志村正彦は「血」という言葉で何を表現しようとしたのか。「血」という言葉で何かを伝えようとしているのではない。何かを喩えようとするものでもなく、イメージを表しているのでもない。
「血」は「血」である。象徴的なものでも想像的なものでもなく、現実的なもの、実なるものである。実なるものは主体を突き動かす。彼の身体にたぎる「血」は、彼を、歌を作るという行為に強く押し出す。志村正彦は実なるものを吐き出して、歌を作ってきた。

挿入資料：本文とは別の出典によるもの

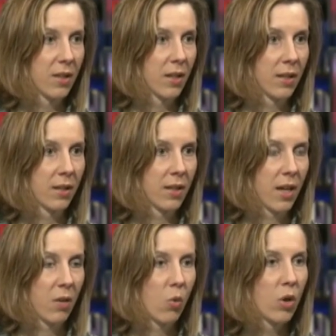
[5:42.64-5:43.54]

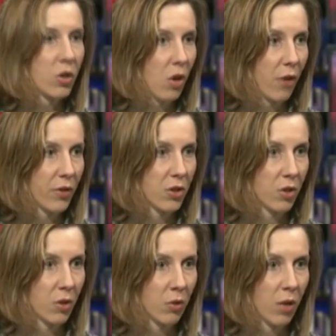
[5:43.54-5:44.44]
a warrant
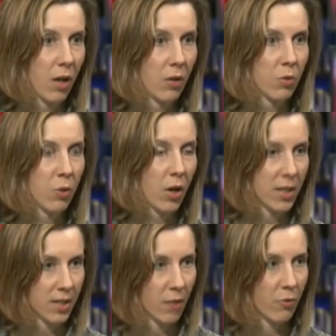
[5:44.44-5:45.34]
officer who brought
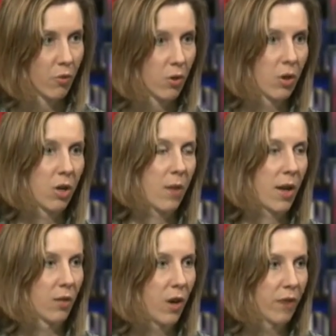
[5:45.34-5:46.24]
his M4
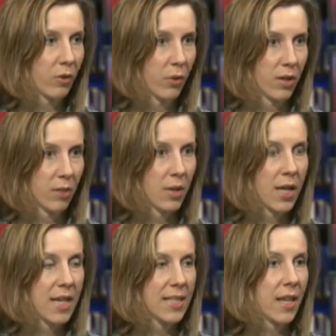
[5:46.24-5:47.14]
automatic rifle with him
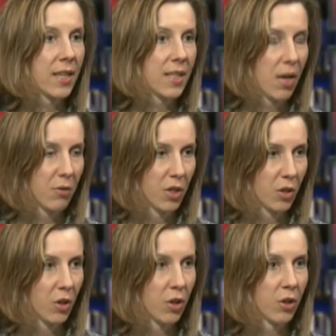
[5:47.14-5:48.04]
set it down
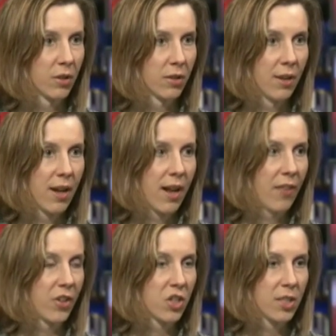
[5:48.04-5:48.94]
near the curtain,
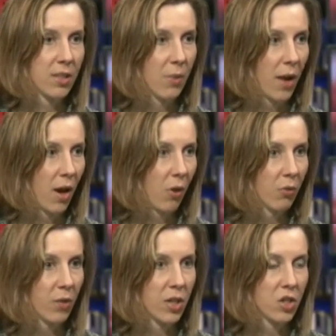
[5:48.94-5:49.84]
and that she somehow
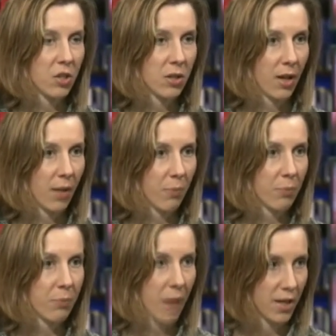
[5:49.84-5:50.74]
reached
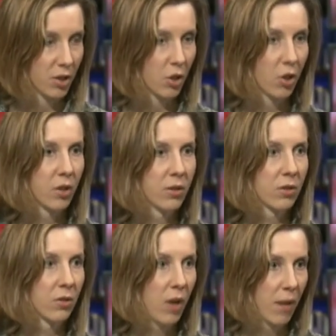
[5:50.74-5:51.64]
past the
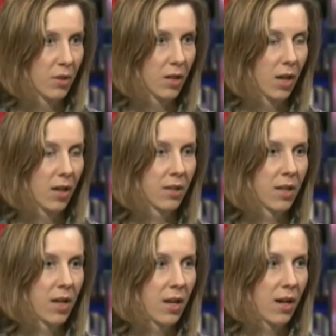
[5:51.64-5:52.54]
curtain, grabbed the
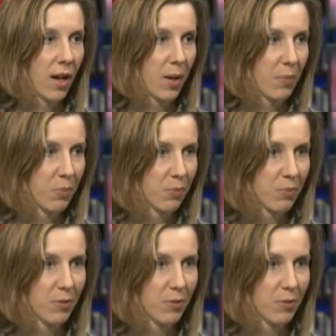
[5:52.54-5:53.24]
gun, andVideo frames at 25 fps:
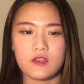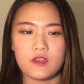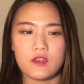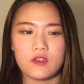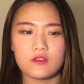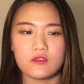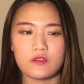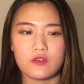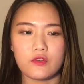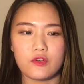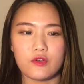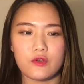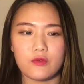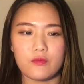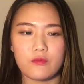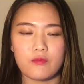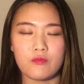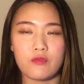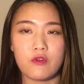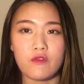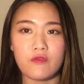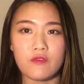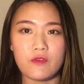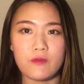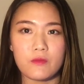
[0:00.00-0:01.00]
So
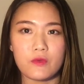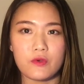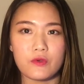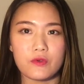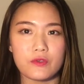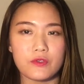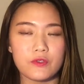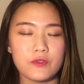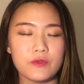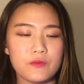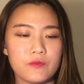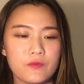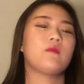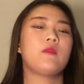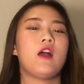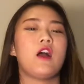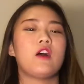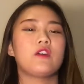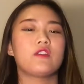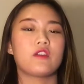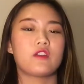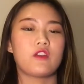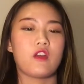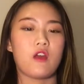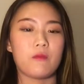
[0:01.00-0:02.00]
profit model,
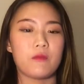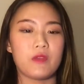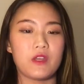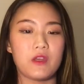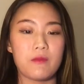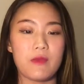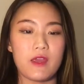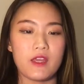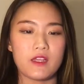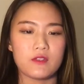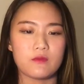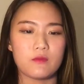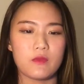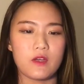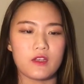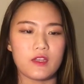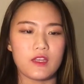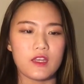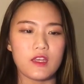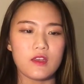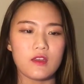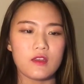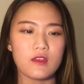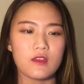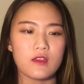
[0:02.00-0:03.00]
how the company makes
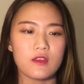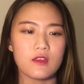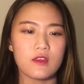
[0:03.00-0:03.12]
money.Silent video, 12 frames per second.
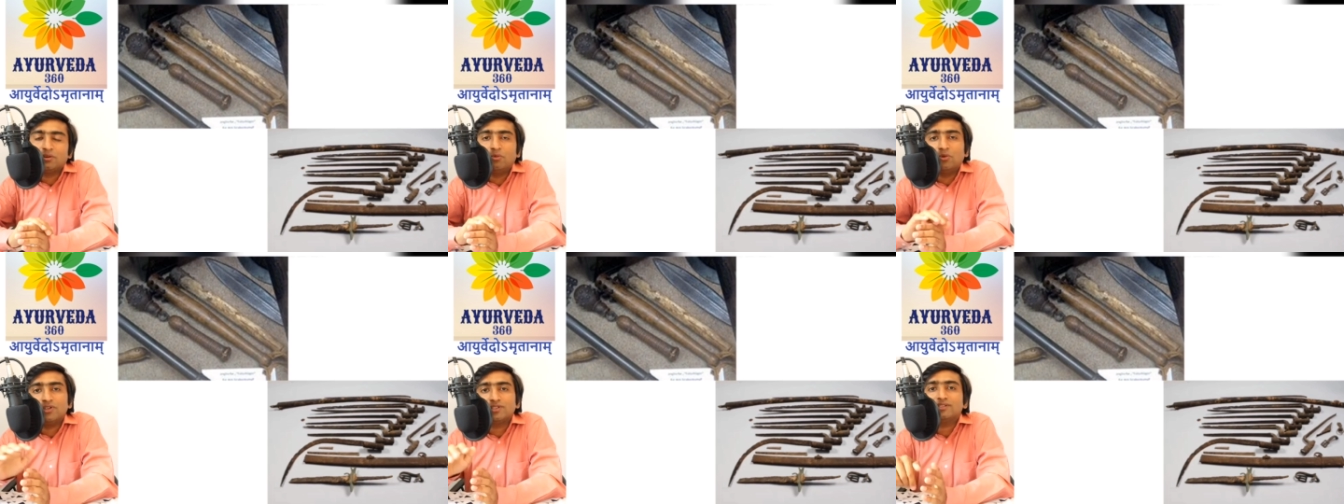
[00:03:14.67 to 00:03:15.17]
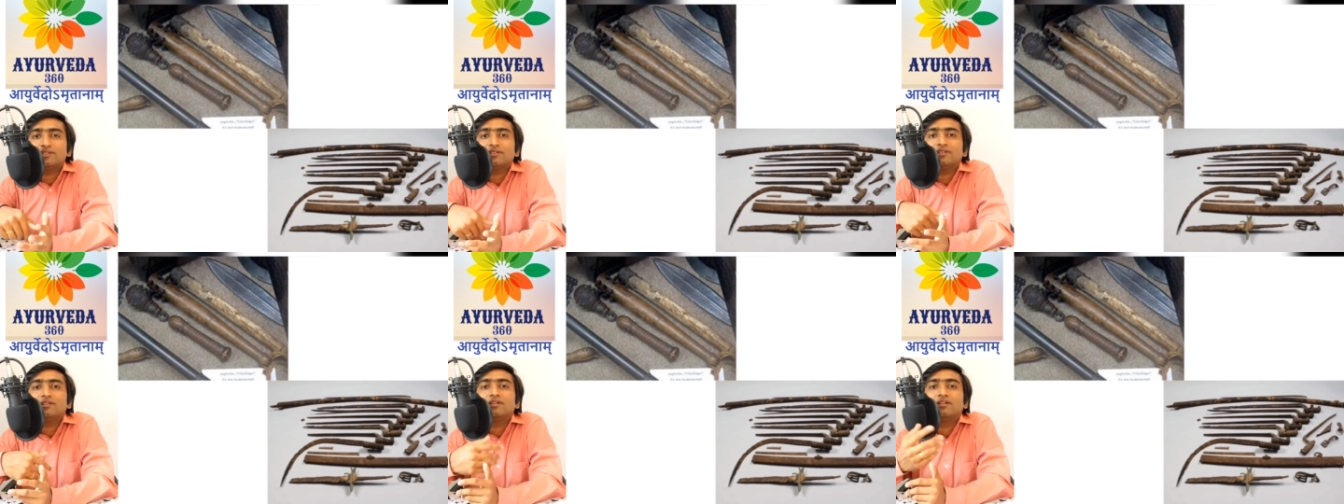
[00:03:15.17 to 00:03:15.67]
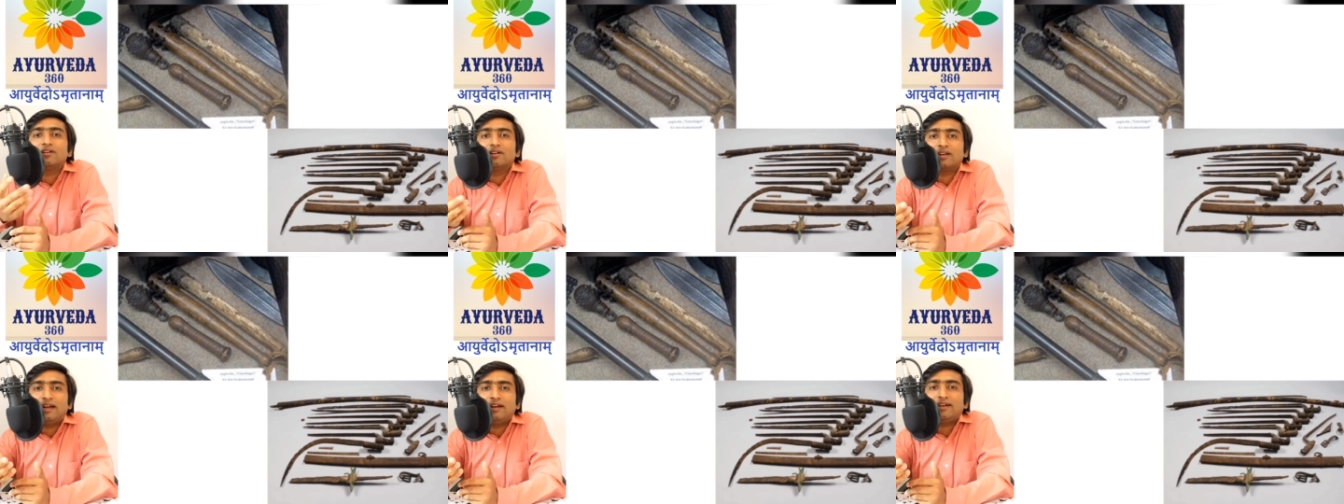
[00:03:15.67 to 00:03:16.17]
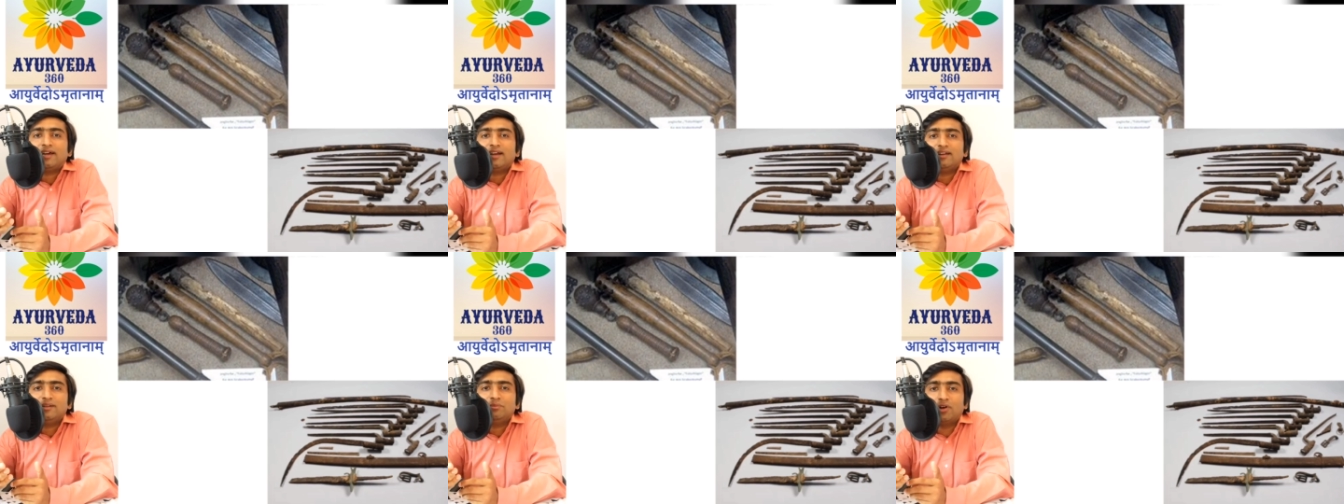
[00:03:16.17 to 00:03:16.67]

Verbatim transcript: was entirely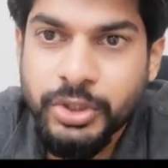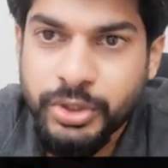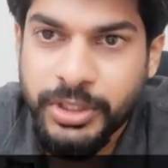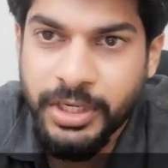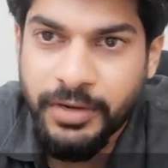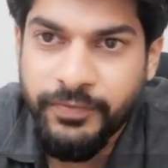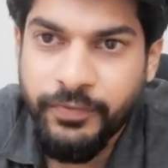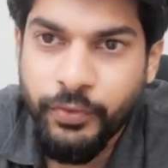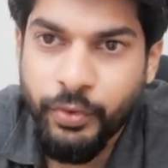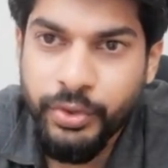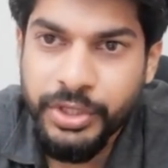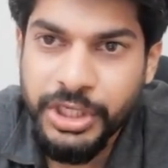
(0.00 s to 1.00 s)
So there are
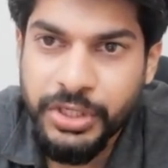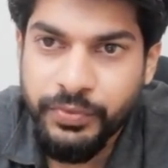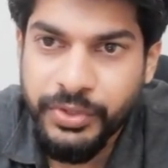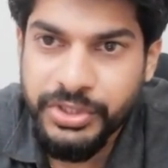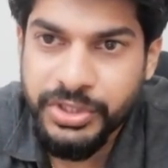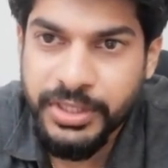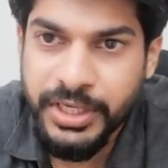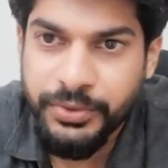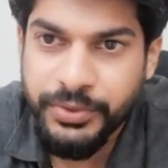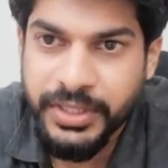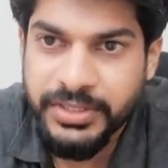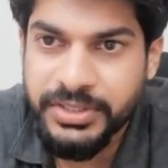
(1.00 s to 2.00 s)
four equations that
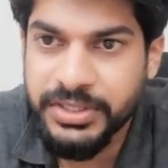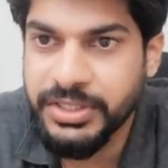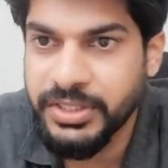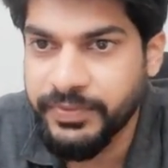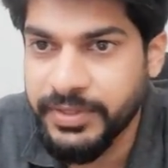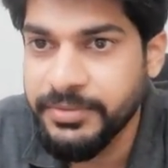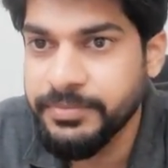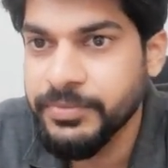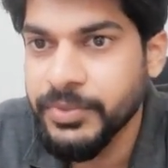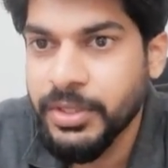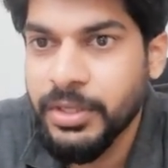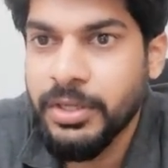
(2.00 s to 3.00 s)
you can see given.
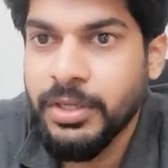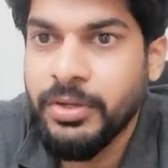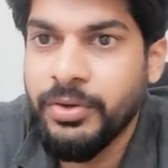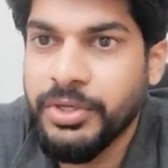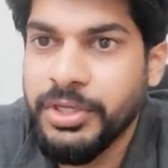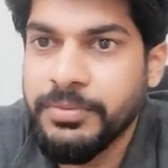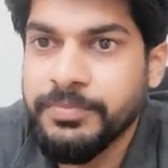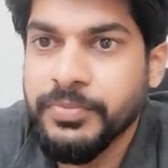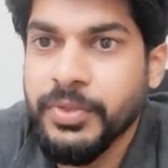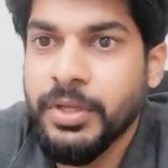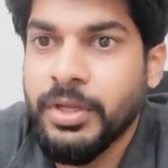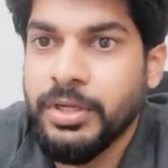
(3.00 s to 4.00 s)
Okay,
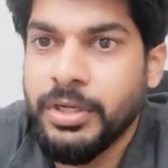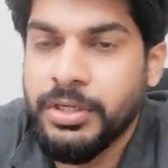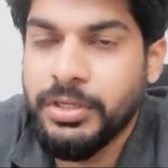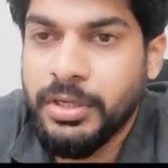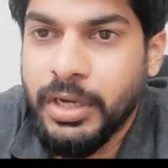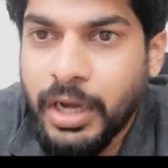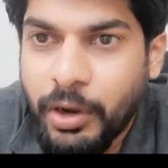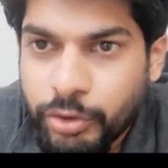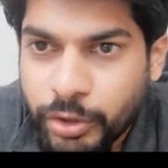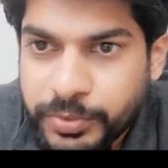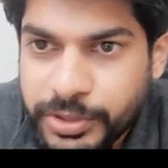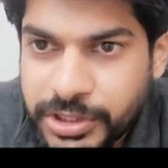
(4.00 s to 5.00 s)

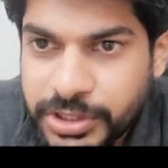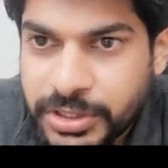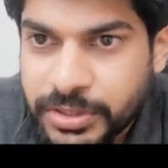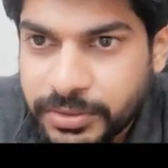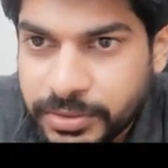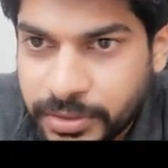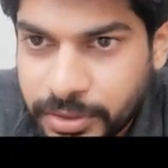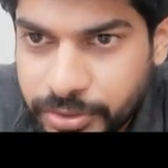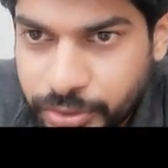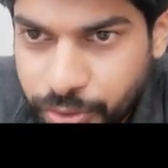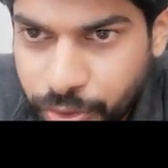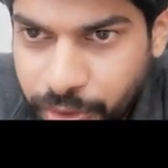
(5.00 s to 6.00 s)
out of these
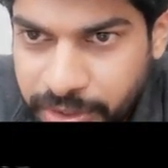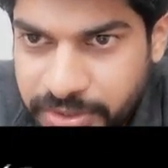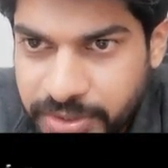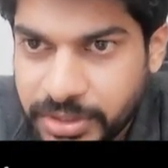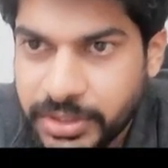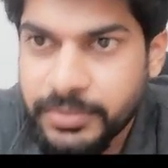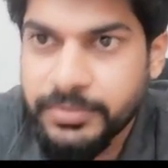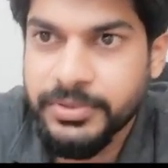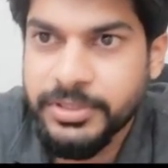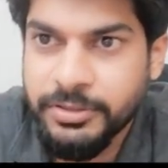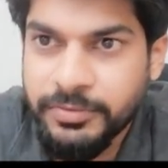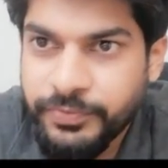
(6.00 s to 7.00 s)
you can see
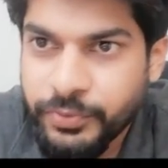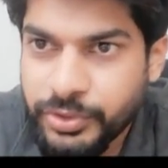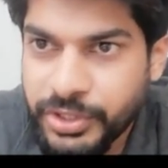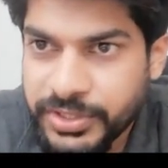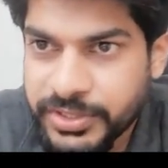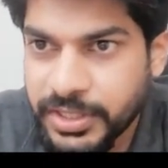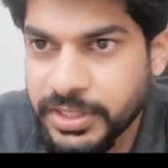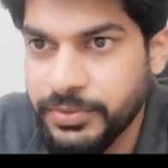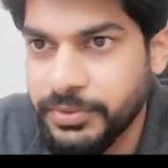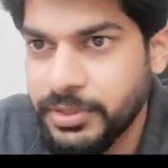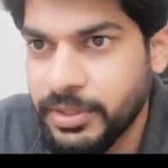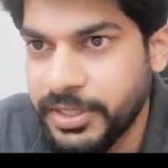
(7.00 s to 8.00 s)
some few things are
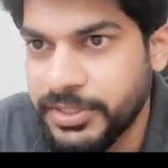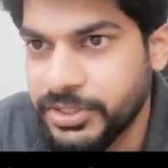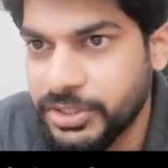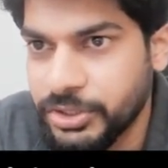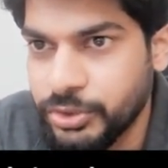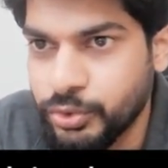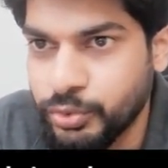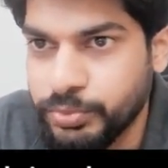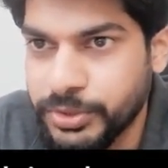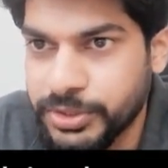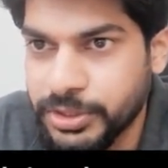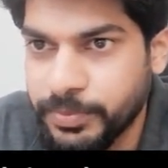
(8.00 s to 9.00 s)
given. Let's
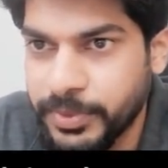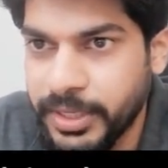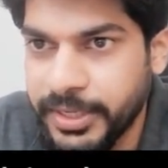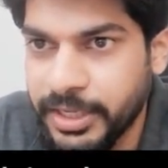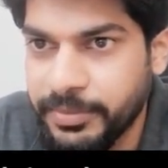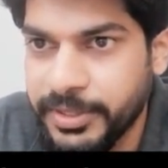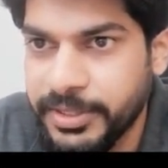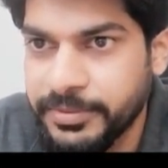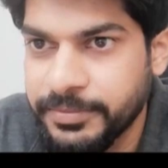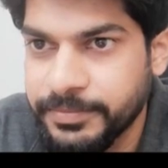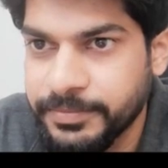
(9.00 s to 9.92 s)
zoom this up a little bit.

そうしないと「日々の生活に支障をきたしてしまう」と説かれるほどに、強烈で持続的な力のもとに。
「血」は、実なるものは、作品を作り上げる原動力となる。主体を突き動かす力でもあるが、この力は時に破壊的で、主体を滅ぼしてしまうような恐ろしい力となることもある。
聴き手は、そのような過程を知らずに聴いている。そのこと自体には全く問題はない。過程など知る必要はない。作り手側も知らせる必要はない。志村正彦もそのことを伝えようとして語り出したのではないだろう。この「血」に関する発言は信頼できる取材者との間で、独白のようにそっと漏らされた言葉であろう。
聴き手は作品という贈り物を受け取るだけである。単に作品として受け取ってほしいと彼は望んでいるだろう。作品は作者の「血」からも離れ、自立していくのだから。
それでも、「血」という彼の言葉を知ってしまった者は、自らの内部で何かがざわめくのを感じとるだろう。そのざわめきと対話を始めるだろう。「血」と「歌」との間にある隔たり、作り手と聴き手との間にある断層、そのような不可避の裂け目に無自覚ではありえなくなる。
この『若者のすべて』論を閉じるにあたり、最後に、この歌のミュージックビデオに触れたい。掛川康典監督によるこのMVは、志村正彦のやわらかい声の響きとグレー色の霞がかかったような色調の背景が溶けあい、ひときわ優れた映像作品となっている。LN2で書いたように、「夏」というよりも「冬」のような静けさと透明感を感じる。
フジファブリックのメンバーの演奏。金澤ダイスケのピアノの律動はこの曲の基調音のように響きわたる。山内総一郎のギターの抑制された音色、ベースの加藤慎一とサポートドラムの城戸紘志による正確で清澄なリズム。この楽曲の演奏は志村正彦のボーカル、あの限りなく優しい声を穏やかに包み込んでいる。2000年代、「ゼロ年代」のロックバンドの最高のアンサンブルがここにある。
その優れた演奏に支えられて、志村正彦の声も次第に静かに力を帯びてくる。彼のシャツには「coexistence」というロゴがある。〈共生〉〈共に生きること〉を視覚として伝えようとしたのだろうか。アコースティックギターを抱えて歌う彼の顔にはもう、初期のMVにあった十代の少年のような面影が宿ってはいない。若者としてのすべてを知りつつあるかのような、二十代後半の顔。「世界の約束を知って それなりになって また戻って」という一節のように、ある種の成熟した表情がそこにはある。こちら側を見つめる深い深い眼差しは、「同じ空を見上げているよ」と歌うエンディングで、次第に閉じられていく。「まぶた閉じて浮かべているよ」という言葉が想起される。そして歌い終わると、眼差しはやや下方に向けられる。物語を歌い終わった、しばしの安堵のような、再び、言葉をかみしめ、振り返るような、微妙な陰影のある表情と共に、このMVの円環は閉じられる。
『若者のすべて』は、時に、運命のように、世界の法則のように、夢の続きのように、聴き手の胸に強く響く。私たち聴き手も、歩行を重ねながら、歌と対話する。
この歌の声と律動、豊かさと深さ、明確には語られなかったゆえに余白にそっと佇む「愛」の感触のようなものは、永遠に、人々の心に響き続けるだろう。
付記
12回続いたこの『若者のすべて』論がようやく完結しました。断続的な掲載となったにも関わらず、お読みいただいた方々には深く感謝を申し上げます。しかし、とりあえずの完了であり、すでにいくつかの小さなモチーフが動きつつあり、いつか再び歩み始めようと考えています。